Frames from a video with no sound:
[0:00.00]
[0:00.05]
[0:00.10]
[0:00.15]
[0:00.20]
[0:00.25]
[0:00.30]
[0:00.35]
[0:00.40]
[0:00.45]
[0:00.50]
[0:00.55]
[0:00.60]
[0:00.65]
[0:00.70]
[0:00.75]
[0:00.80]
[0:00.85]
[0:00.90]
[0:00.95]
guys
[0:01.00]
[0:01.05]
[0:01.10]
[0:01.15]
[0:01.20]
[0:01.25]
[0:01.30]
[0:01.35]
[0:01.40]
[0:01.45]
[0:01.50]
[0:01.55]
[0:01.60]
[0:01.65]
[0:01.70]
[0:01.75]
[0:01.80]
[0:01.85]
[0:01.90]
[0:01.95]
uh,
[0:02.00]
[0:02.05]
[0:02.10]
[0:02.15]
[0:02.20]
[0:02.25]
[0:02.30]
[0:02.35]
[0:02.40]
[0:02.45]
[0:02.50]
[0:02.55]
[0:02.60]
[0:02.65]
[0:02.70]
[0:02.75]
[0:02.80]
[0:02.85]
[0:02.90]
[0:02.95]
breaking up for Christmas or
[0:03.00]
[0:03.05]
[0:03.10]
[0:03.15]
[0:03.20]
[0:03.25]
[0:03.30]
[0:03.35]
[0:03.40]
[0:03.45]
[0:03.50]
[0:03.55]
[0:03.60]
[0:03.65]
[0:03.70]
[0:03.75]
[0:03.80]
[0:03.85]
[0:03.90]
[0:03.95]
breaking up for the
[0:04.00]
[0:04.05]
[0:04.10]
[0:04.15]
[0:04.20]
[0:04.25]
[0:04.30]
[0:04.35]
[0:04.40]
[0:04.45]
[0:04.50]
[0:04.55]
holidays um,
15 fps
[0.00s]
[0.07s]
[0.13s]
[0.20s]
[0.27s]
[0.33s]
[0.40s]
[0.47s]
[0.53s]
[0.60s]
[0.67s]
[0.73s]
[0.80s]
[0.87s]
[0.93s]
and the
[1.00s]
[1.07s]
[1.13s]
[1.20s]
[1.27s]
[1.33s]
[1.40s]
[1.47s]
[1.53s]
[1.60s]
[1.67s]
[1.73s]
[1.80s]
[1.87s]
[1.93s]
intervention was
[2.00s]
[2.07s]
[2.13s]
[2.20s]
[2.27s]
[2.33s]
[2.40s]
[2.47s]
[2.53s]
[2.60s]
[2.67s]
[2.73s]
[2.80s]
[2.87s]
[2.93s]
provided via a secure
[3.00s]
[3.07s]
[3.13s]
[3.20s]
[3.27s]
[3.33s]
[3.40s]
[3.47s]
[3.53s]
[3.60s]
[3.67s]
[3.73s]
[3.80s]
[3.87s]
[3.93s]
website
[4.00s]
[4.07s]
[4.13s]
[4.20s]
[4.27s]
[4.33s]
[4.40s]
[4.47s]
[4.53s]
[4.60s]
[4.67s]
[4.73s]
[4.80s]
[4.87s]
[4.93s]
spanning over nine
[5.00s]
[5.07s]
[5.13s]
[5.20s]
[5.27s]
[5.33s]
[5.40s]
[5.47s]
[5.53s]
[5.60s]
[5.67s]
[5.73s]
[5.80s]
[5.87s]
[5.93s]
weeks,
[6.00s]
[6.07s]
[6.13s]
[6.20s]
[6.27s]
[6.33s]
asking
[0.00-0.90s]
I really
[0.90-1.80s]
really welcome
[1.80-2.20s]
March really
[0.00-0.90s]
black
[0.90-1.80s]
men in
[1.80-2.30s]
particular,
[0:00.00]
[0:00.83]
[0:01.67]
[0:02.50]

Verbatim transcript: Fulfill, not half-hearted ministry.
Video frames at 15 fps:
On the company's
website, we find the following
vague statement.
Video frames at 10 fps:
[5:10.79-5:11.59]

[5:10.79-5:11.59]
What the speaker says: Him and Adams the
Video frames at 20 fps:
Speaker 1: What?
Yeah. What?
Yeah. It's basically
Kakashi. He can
————
Copy out the entries in full, exactly as they appear.

• **Response to the task**:
Frames from a video with no sound:
[0:00.00]
[0:00.05]
[0:00.10]
[0:00.15]
[0:00.20]
[0:00.25]
[0:00.30]
[0:00.35]
[0:00.40]
[0:00.45]
[0:00.50]
[0:00.55]
[0:00.60]
[0:00.65]
[0:00.70]
[0:00.75]
[0:00.80]
[0:00.85]
[0:00.90]
[0:00.95]
guys
[0:01.00]
[0:01.05]
[0:01.10]
[0:01.15]
[0:01.20]
[0:01.25]
[0:01.30]
[0:01.35]
[0:01.40]
[0:01.45]
[0:01.50]
[0:01.55]
[0:01.60]
[0:01.65]
[0:01.70]
[0:01.75]
[0:01.80]
[0:01.85]
[0:01.90]
[0:01.95]
uh,
[0:02.00]
[0:02.05]
[0:02.10]
[0:02.15]
[0:02.20]
[0:02.25]
[0:02.30]
[0:02.35]
[0:02.40]
[0:02.45]
[0:02.50]
[0:02.55]
[0:02.60]
[0:02.65]
[0:02.70]
[0:02.75]
[0:02.80]
[0:02.85]
[0:02.90]
[0:02.95]
breaking up for Christmas or
[0:03.00]
[0:03.05]
[0:03.10]
[0:03.15]
[0:03.20]
[0:03.25]
[0:03.30]
[0:03.35]
[0:03.40]
[0:03.45]
[0:03.50]
[0:03.55]
[0:03.60]
[0:03.65]
[0:03.70]
[0:03.75]
[0:03.80]
[0:03.85]
[0:03.90]
[0:03.95]
breaking up for the
[0:04.00]
[0:04.05]
[0:04.10]
[0:04.15]
[0:04.20]
[0:04.25]
[0:04.30]
[0:04.35]
[0:04.40]
[0:04.45]
[0:04.50]
[0:04.55]
holidays um,
15 fps
[0.00s]
[0.07s]
[0.13s]
[0.20s]
[0.27s]
[0.33s]
[0.40s]
[0.47s]
[0.53s]
[0.60s]
[0.67s]
[0.73s]
[0.80s]
[0.87s]
[0.93s]
and the
[1.00s]
[1.07s]
[1.13s]
[1.20s]
[1.27s]
[1.33s]
[1.40s]
[1.47s]
[1.53s]
[1.60s]
[1.67s]
[1.73s]
[1.80s]
[1.87s]
[1.93s]
intervention was
[2.00s]
[2.07s]
[2.13s]
[2.20s]
[2.27s]
[2.33s]
[2.40s]
[2.47s]
[2.53s]
[2.60s]
[2.67s]
[2.73s]
[2.80s]
[2.87s]
[2.93s]
provided via a secure
[3.00s]
[3.07s]
[3.13s]
[3.20s]
[3.27s]
[3.33s]
[3.40s]
[3.47s]
[3.53s]
[3.60s]
[3.67s]
[3.73s]
[3.80s]
[3.87s]
[3.93s]
website
[4.00s]
[4.07s]
[4.13s]
[4.20s]
[4.27s]
[4.33s]
[4.40s]
[4.47s]
[4.53s]
[4.60s]
[4.67s]
[4.73s]
[4.80s]
[4.87s]
[4.93s]
spanning over nine
[5.00s]
[5.07s]
[5.13s]
[5.20s]
[5.27s]
[5.33s]
[5.40s]
[5.47s]
[5.53s]
[5.60s]
[5.67s]
[5.73s]
[5.80s]
[5.87s]
[5.93s]
weeks,
[6.00s]
[6.07s]
[6.13s]
[6.20s]
[6.27s]
[6.33s]
asking
[0.00-0.90s]
I really
[0.90-1.80s]
really welcome
[1.80-2.20s]
March really
[0.00-0.90s]
black
[0.90-1.80s]
men in
[1.80-2.30s]
particular,
[0:00.00]
[0:00.83]
[0:01.67]
[0:02.50]

Verbatim transcript: Fulfill, not half-hearted ministry.
Video frames at 15 fps:
On the company's
website, we find the following
vague statement.
Video frames at 10 fps:
[5:10.79-5:11.59]

[5:10.79-5:11.59]
What the speaker says: Him and Adams the
Video frames at 20 fps:
Speaker 1: What?
Yeah. What?
Yeah. It's basically
Kakashi. He can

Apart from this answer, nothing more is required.